### Information
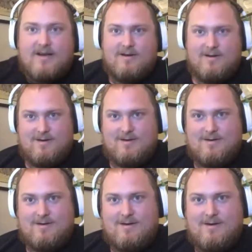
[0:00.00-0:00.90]
Working
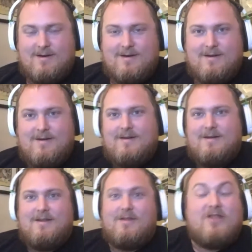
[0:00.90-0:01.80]
to live
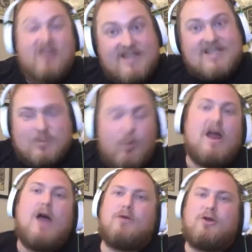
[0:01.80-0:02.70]
is what this is
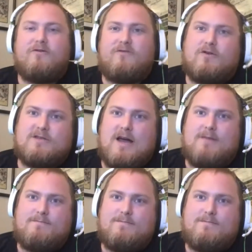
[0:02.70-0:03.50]
what I would do full time.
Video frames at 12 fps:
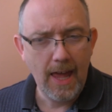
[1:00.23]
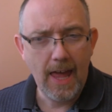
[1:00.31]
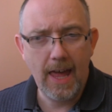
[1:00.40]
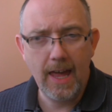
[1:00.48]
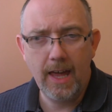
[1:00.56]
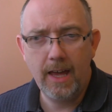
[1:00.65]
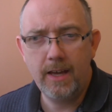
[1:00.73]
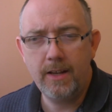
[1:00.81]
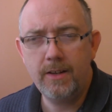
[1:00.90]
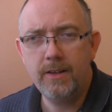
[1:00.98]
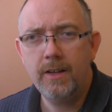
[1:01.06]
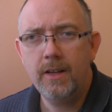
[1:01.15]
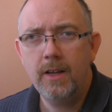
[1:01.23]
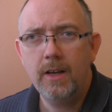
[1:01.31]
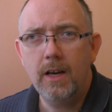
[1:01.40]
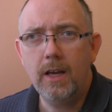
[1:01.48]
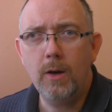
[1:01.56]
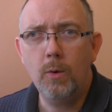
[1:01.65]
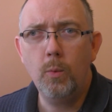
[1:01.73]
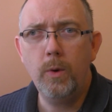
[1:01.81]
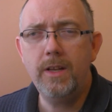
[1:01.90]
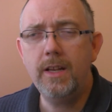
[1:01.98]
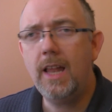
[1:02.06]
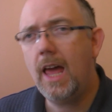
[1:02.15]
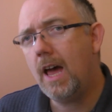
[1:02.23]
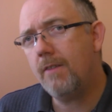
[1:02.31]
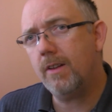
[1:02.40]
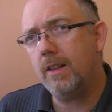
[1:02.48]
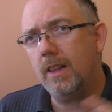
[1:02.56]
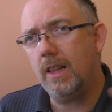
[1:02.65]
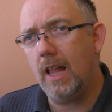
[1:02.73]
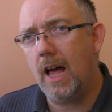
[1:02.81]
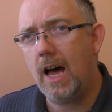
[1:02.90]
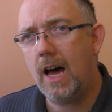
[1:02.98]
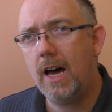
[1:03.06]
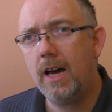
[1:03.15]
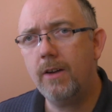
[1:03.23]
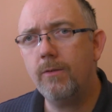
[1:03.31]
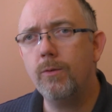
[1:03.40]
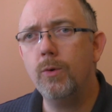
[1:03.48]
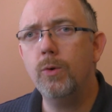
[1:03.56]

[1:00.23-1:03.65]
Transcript: and we didn't have a lot of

### What to work on
Reproduce the material exactly; omit the pictures.

### Answer area
[0:00.00-0:00.90]
Working
[0:00.90-0:01.80]
to live
[0:01.80-0:02.70]
is what this is
[0:02.70-0:03.50]
what I would do full time.
Video frames at 12 fps:
[1:00.23]
[1:00.31]
[1:00.40]
[1:00.48]
[1:00.56]
[1:00.65]
[1:00.73]
[1:00.81]
[1:00.90]
[1:00.98]
[1:01.06]
[1:01.15]
[1:01.23]
[1:01.31]
[1:01.40]
[1:01.48]
[1:01.56]
[1:01.65]
[1:01.73]
[1:01.81]
[1:01.90]
[1:01.98]
[1:02.06]
[1:02.15]
[1:02.23]
[1:02.31]
[1:02.40]
[1:02.48]
[1:02.56]
[1:02.65]
[1:02.73]
[1:02.81]
[1:02.90]
[1:02.98]
[1:03.06]
[1:03.15]
[1:03.23]
[1:03.31]
[1:03.40]
[1:03.48]
[1:03.56]

[1:00.23-1:03.65]
Transcript: and we didn't have a lot of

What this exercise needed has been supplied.